The high margin of responsibility in this case requires states to undertake exceptional acts that fall under their right to sovereignty, including control over their ports, roads and airports. Relevant international conventions stress the element of state knowledge in the process of facilitating the movement of goods within their jurisdictions, and provide states the sovereign right to refuse the facilitation of goods crossing their borders. For example, under Article 19 of the UN Convention on the Law of the Sea (UNCLOS), innocent passage through territorial waters is questioned when the ship is partaking in activities that violate the principles of international law embodied in the UN Charter. As such, the right of innocent passage may be revoked in such circumstances. Article 94 of UNCLOS extends the jurisdiction of the state to ships flying its flag. Consequently, states must undertake due diligence to ensure adherence to international legal obligations on ships flying their flag.

A reading of state responsibility that stresses economic factors sustaining grave illegalities is also aligned with the UN Guiding Principles on Business and Human Rights (UNGPs). Principle 23 of the UNGPs places a heightened duty of due diligence on states and corporations in conflict-affected areas. Discussing the context of the Israeli settlements in occupied Palestine, the working group on the issue of human rights and transnational corporations anticipated the heightened possibility of the host state’s lack of capacity or interest in the protection of human rights in the context of armed conflict (review similar analysis here as well). This premise shifts the responsibility to the home states of corporations, who can yield influence to ensure respect. To this end, the UN Working Group on Business and Human Rights recently asserted that “an end to transfers [of weapons, parts, components, and ammunition] must include indirect transfers through intermediary countries that could ultimately be used by Israeli forces.”

The obligations not to facilitate the transit of weapons can also be found within Arms Trade Treaty (ATT). According to Article 2 of the ATT, the notion of transfer includes the transit of weapons, while Article 9 imposes a duty on states to regulate the transit of weapons in a manner consistent with their international legal obligations—an obligation that extends to transit licences. This clause in the ATT reflects common state practice. For example, in South Africa, committees making decisions on transit licenses must consider possible human rights violations by the end user. In 2008, this legal premise was successfully used to contest the docking of a Chinese ship carrying arms to Zimbabwe, where ample evidence of violations of international law existed. And, as the ATT does not define the notion “components,” the notion maybe interpreted to include items which are specifically designed for the weapon (Review commentary at 4.09 and 4.16), including, for instance, the jet fuel JP8, which is specifically made for military use.
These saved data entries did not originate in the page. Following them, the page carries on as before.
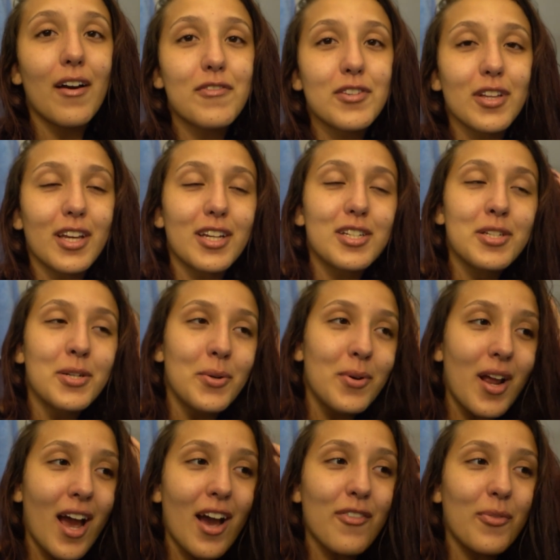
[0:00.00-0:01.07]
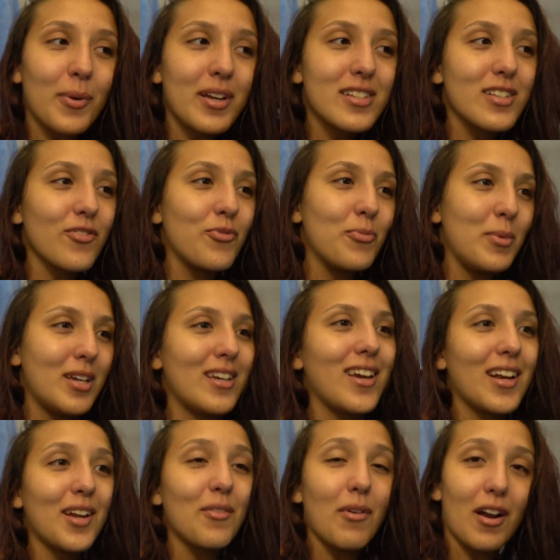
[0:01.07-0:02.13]
After like 2.5 weeks of me
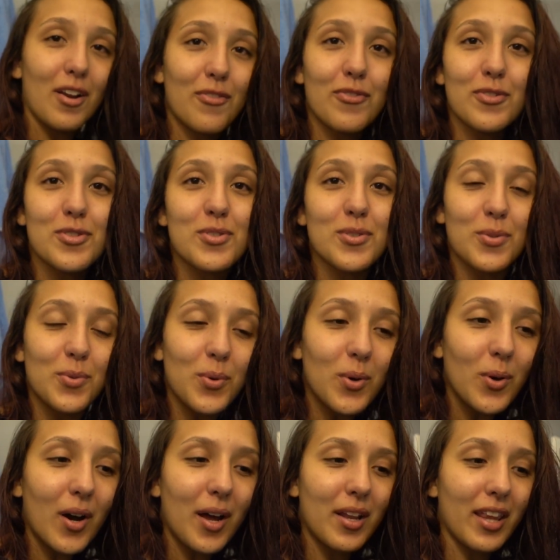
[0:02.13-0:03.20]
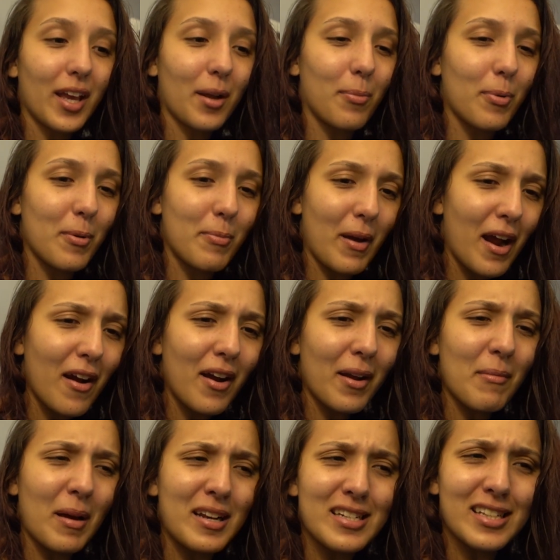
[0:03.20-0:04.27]
getting ready for school and like
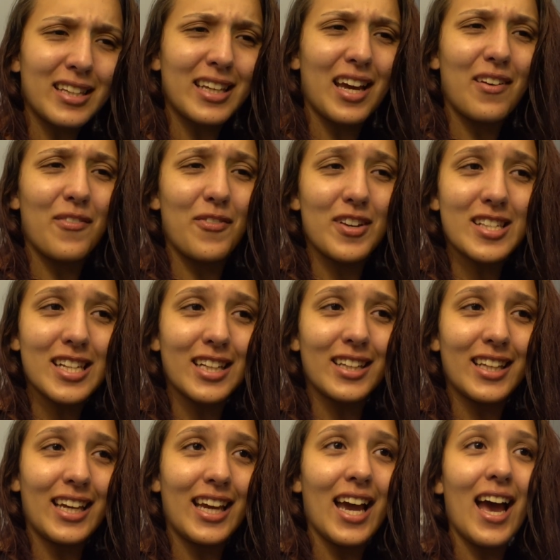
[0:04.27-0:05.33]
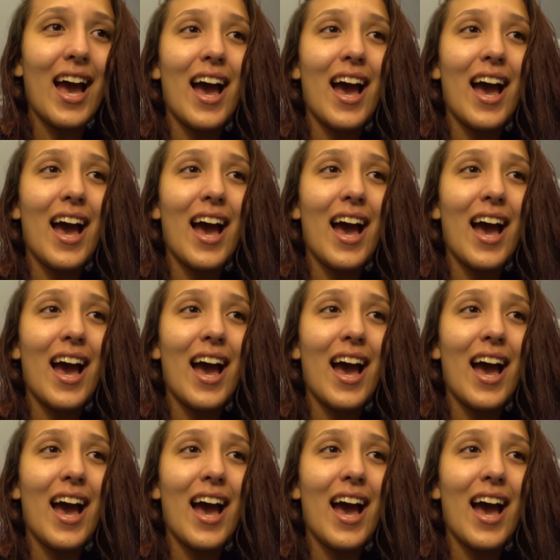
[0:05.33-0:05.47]
preparing mentally and physically,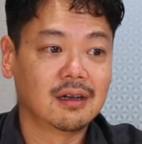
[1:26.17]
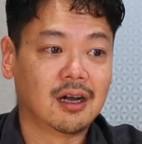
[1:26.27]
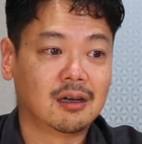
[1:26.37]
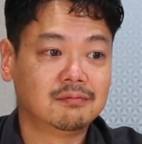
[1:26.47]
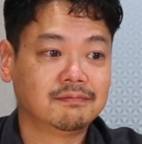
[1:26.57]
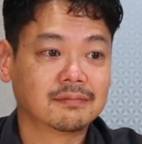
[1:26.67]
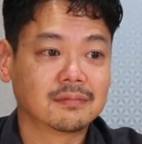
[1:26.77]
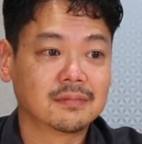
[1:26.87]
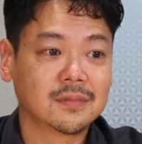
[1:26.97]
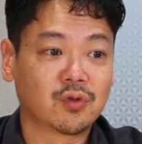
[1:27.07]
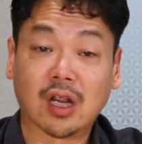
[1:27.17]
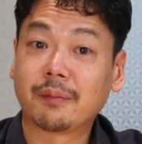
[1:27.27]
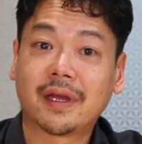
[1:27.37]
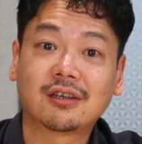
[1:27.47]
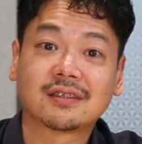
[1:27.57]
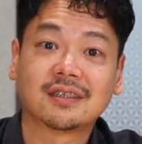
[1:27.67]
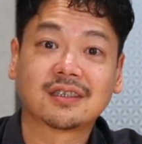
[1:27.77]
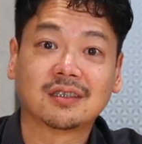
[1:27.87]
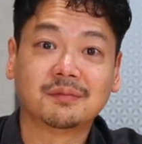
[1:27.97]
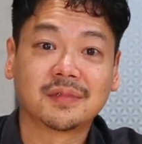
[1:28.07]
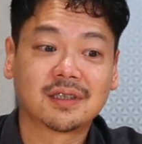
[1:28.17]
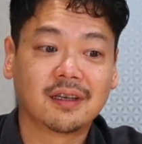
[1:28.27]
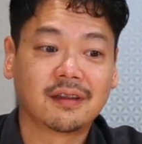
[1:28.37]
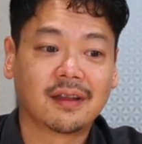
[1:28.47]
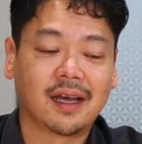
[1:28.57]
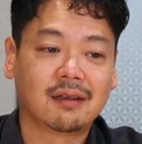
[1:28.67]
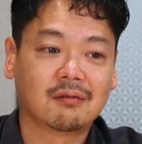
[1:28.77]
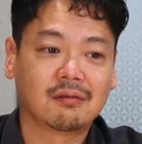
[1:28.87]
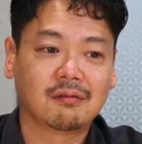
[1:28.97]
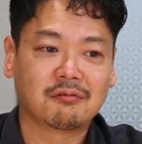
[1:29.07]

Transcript: um, recommender systems that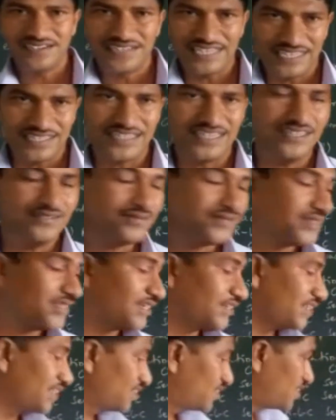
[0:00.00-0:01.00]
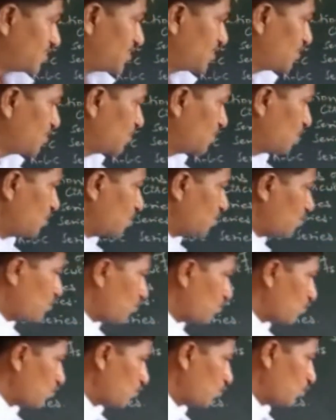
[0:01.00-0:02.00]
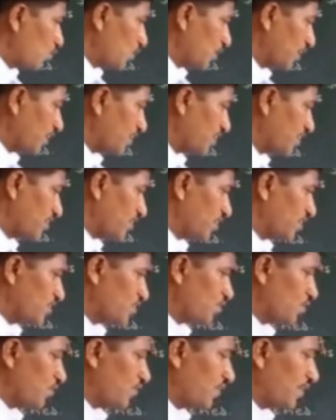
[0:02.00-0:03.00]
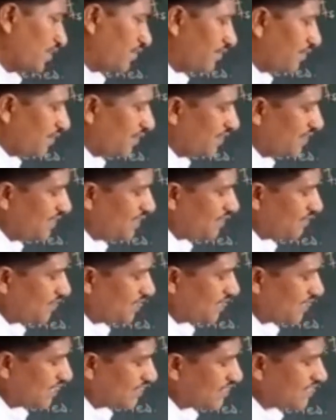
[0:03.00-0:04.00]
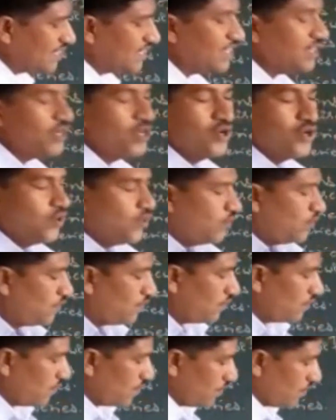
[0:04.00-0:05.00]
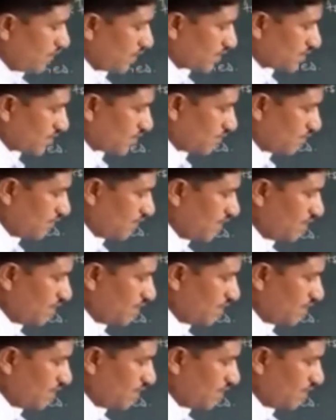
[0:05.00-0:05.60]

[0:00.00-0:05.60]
diagram that is OA. So where we can see vector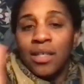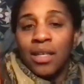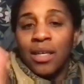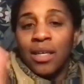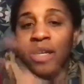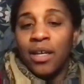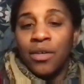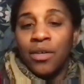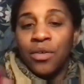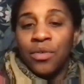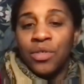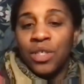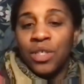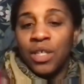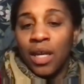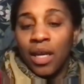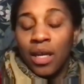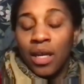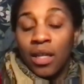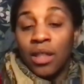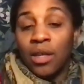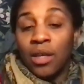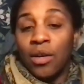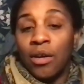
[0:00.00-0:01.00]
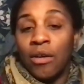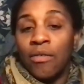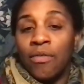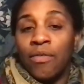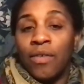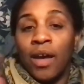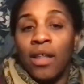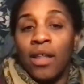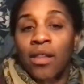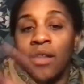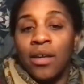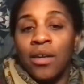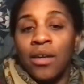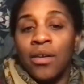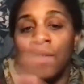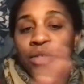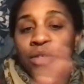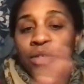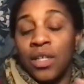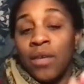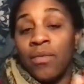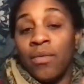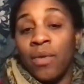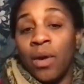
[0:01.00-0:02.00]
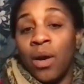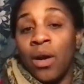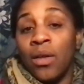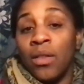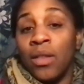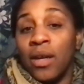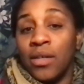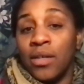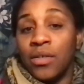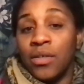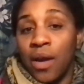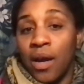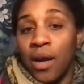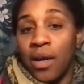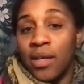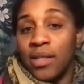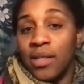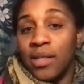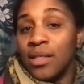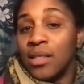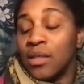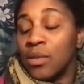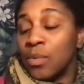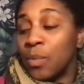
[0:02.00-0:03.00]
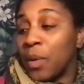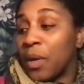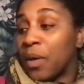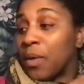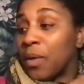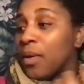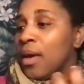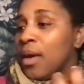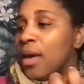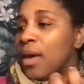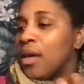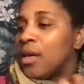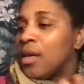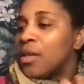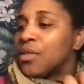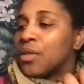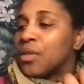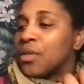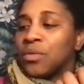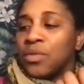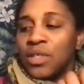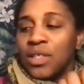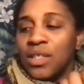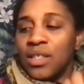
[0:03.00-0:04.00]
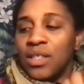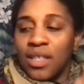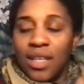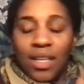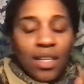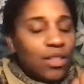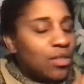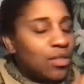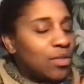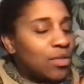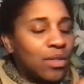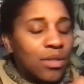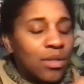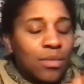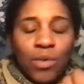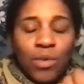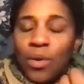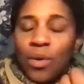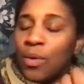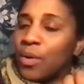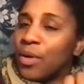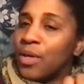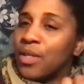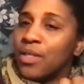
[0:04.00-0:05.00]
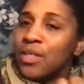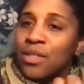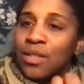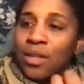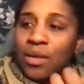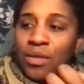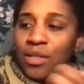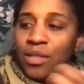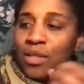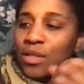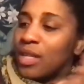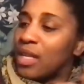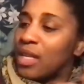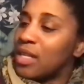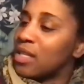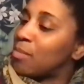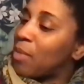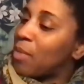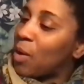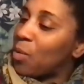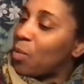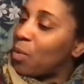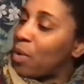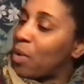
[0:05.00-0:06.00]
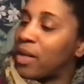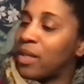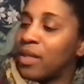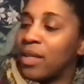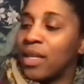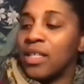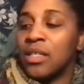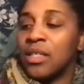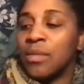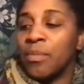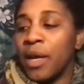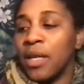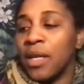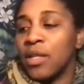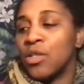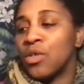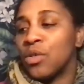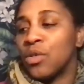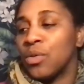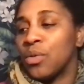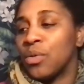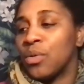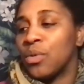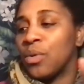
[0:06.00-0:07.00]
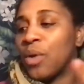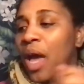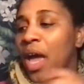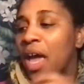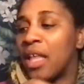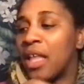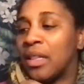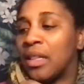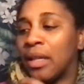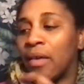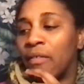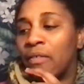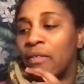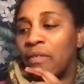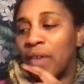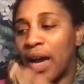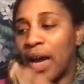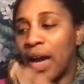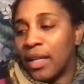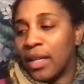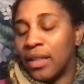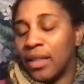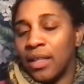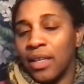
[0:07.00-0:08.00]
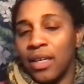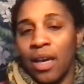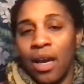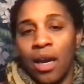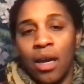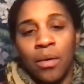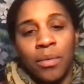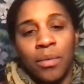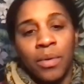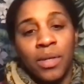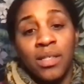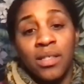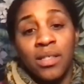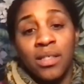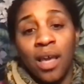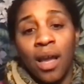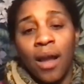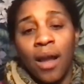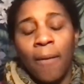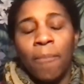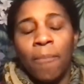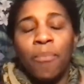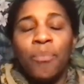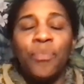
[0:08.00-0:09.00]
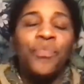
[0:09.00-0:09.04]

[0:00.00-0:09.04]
the energy and clarify the energy of our electronics as well. So just get you some quartz. That's my 1, that's my 2. And then finally, I want to say,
Read together, these international legal principles ascertain a state duty not to facilitate the transit of weapons and jet fuel to Israel. As history has frequently demonstrated, states with the intent to dominate and subjugate will not cease until such acts are no longer economically viable. Fortunately, in times of globalisation, the supply chains of death and violence run long, giving third states the privilege and capacity to enact their obligations towards humanity.